Bangalore: One of the prime highlights of Chief Minister B.S. Yeddyurappa’s budget for 2009-10 was the Rs. 250 crore allocation for subsidised crop loans available to farmers from commercial banks. However, the fine print in the budgetreveals that the allocation is not as impressive as it appears.

In 2008-09, the Government allocated Rs. 150 crore to provide an interest subsidy to cover crop loans extended by cooperative institutions. The subsidy enabled these institutions to price the loans amounting to Rs. 2,650 crore at 3 per cent. Although this provision remains intact, senior officials in the Government told The Hindu that the provision for 2009-10 has been pruned to Rs. 86 crore, a Rs. 64 crore reduction in allocation.

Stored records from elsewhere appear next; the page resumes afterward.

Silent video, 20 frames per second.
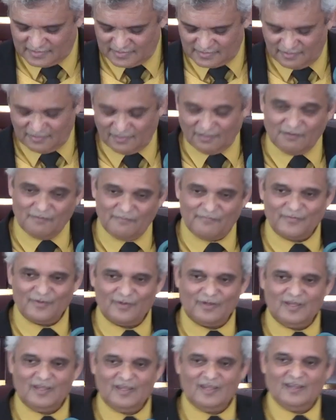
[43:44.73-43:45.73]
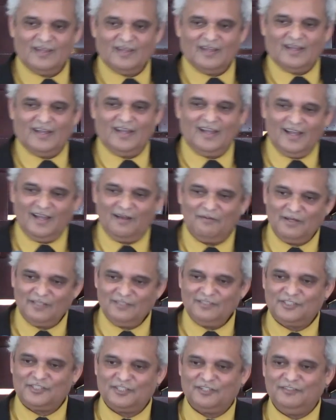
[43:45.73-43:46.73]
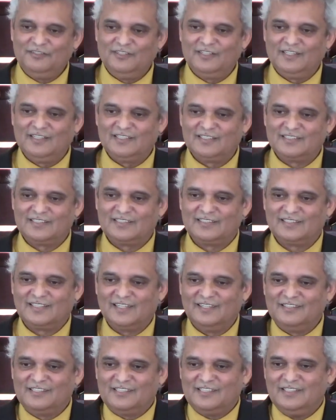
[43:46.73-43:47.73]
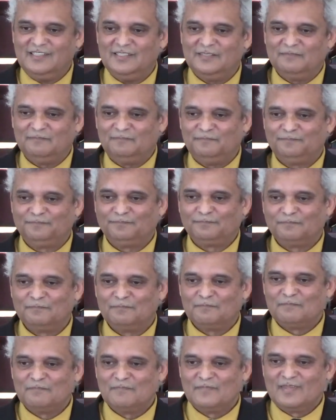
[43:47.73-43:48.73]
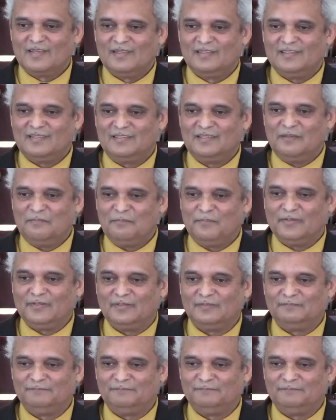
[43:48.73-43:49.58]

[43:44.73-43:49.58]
you know, I want to show you this. Can you see the temple?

To put things in perspective, if the allocation for the subsidy on cooperative loans had been maintained at last year’s levels, the total subsidy applicable on crop loans — from cooperatives as well commercial bank sources — ought to have been Rs. 400 crore. Instead, it is only Rs. 336 crore.

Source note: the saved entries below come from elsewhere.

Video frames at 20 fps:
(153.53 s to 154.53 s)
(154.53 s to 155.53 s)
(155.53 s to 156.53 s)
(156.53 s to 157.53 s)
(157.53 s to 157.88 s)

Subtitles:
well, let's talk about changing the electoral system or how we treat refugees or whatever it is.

Senior Government officials familiar with the package told The Hindu that the reduced allocation was “only provisional”. He explained that due to the “competing demands on resources” the Government “had to adjust downward the allocation”. Asked how the allocation of Rs. 150 crore was presented to the Legislature, the source said, “The earlier allocation remained in the budget speech even though it has been provisionally reduced. The Government will allocate more resources if and when there is demand for it.”

According to Government sources the new package for loans from commercial banks would be applicable only for new loans taken after April 1, 2009. The loan size would be capped at Rs. 50,000. A detailed Government Order, setting out the terms and conditions on which such loans would be extended, would be issued after April, said a source. “We have ample time because the crop season would start only in May/June,” he said.